0

I'm creating a logic to replace the unprintable characters from a string with a space, just that I'm confused if it is the same ASCII characters and Unicode characters, I have reviewed about how to do using regex.replace function but I don't understand how to validate if the character from the string is between the below conditions.

This is the requirement I got, replace with a space:

  • All ASCII characters with values of 0 through 31.
  • Unicode characters with values 127, 129, 141, 143, 144 and 157

I have tried this (I believe this works for ASCII characters) but do I handle unicode characters?

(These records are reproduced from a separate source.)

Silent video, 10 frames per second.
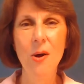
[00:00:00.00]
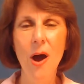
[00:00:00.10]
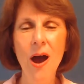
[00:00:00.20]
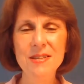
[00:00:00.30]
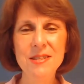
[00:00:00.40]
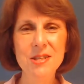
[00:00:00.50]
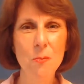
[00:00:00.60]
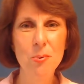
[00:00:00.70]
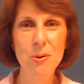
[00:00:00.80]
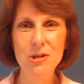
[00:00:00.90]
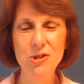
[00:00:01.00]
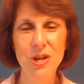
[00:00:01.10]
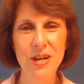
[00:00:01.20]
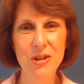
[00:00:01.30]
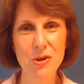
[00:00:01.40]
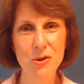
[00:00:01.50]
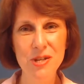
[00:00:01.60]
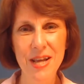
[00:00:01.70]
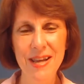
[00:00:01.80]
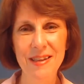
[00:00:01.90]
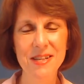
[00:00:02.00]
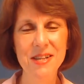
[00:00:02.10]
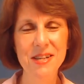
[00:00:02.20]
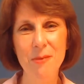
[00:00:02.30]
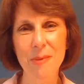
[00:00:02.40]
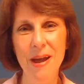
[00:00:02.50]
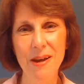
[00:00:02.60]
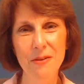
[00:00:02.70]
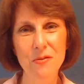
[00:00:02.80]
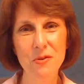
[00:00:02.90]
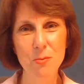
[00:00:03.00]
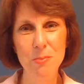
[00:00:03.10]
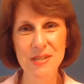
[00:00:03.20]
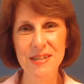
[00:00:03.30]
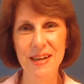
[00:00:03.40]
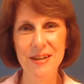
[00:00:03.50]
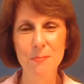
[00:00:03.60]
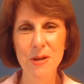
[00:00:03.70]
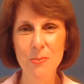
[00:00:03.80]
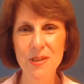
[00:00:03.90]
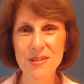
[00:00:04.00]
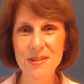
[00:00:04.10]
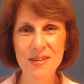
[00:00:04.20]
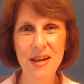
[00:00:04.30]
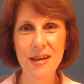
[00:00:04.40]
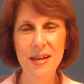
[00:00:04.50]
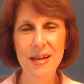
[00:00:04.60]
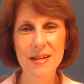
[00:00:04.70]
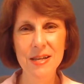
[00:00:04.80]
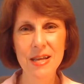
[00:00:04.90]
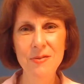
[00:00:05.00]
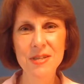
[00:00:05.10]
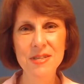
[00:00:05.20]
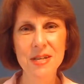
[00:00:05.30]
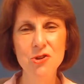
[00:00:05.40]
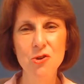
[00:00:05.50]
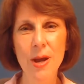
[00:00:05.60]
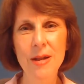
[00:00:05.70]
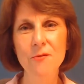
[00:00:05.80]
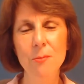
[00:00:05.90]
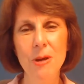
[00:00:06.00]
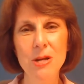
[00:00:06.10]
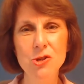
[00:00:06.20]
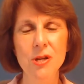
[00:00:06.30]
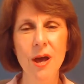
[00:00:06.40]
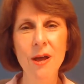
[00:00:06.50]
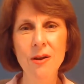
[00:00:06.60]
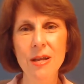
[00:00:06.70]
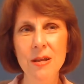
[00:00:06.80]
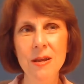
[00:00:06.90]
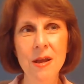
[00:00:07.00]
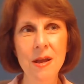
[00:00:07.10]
I so appreciate your taking the time out of your busy day to be with us today and to give us such great information, not only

newPartNum = Regex.Replace(PartNum, @"[^\u0020-\u007E]", " ");

Any help would be appreciate it.

maccettura
  • 10,514
  • 3
  • 28
  • 35
  • 1
    What have you tried already? – maccettura May 10 '18 at 17:24
  • Hi @maccettura I have this newPartNum = Regex.Replace(ttPartR.PartNum, @"[^\u0020-\u007E]", " "); I believe this works for ASCII characterS but how do I handle unicode characters? – user3038537 May 10 '18 at 17:28
  • 1
    Include that in your question, _not_ in the comments – maccettura May 10 '18 at 17:29
  • See also [Char](https://learn.microsoft.com/dotnet/csharp/language-reference/keywords/char) and [Strings](https://learn.microsoft.com/dotnet/csharp/programming-guide/strings/index). – Corak May 10 '18 at 17:30
  • You should also include a sample string so we have a [MCVE] – maccettura May 10 '18 at 17:39
  • 1
    What do you mean by "unprintable"? Would you consider a zero-width space to be "unprintable"? What about a right-to-left mark? Combining diacritics? Carriage returns and line feeds? You need to start by defining the problem. – Joe White May 10 '18 at 17:41
  • Possible duplicate of [Regex for all PRINTABLE characters](https://stackoverflow.com/questions/1247762/regex-for-all-printable-characters) – revo May 10 '18 at 18:08
  • Use `Cc` category: `\p{Cc}` this matches all non-printable characters. – revo May 10 '18 at 18:10
  • .NET doesn't have any ASCII character datatypes; only Unicode. How about replacing control characters with [control picture](https://www.unicode.org/charts/nameslist/c_2400.html) characters? – Tom Blodget May 10 '18 at 22:25

2 Answers2

2

With the help of Linq, You can check if the character is control character. What I am targeting below is to remove the control characters from string -

string str = ""; // Whatever your string is. Comes here.
string res = new string(str.Where(c => !char.IsControl(c)).ToArray());
Arpit Gupta
  • 1,209
  • 1
  • 22
  • 39
0

Take a look at the IsControl method of the Char struct type. If for no other reason it talks about the range of control characters.

Also, using a range of valid chars in your regex is certainly doable but may get messy when dealing with Unicode chars since the range is large. Might be better to just look for the characters you need to replace. Again, look at the Char.IsControl method for details.

Jeff R.
  • 1,493
  • 1
  • 10
  • 14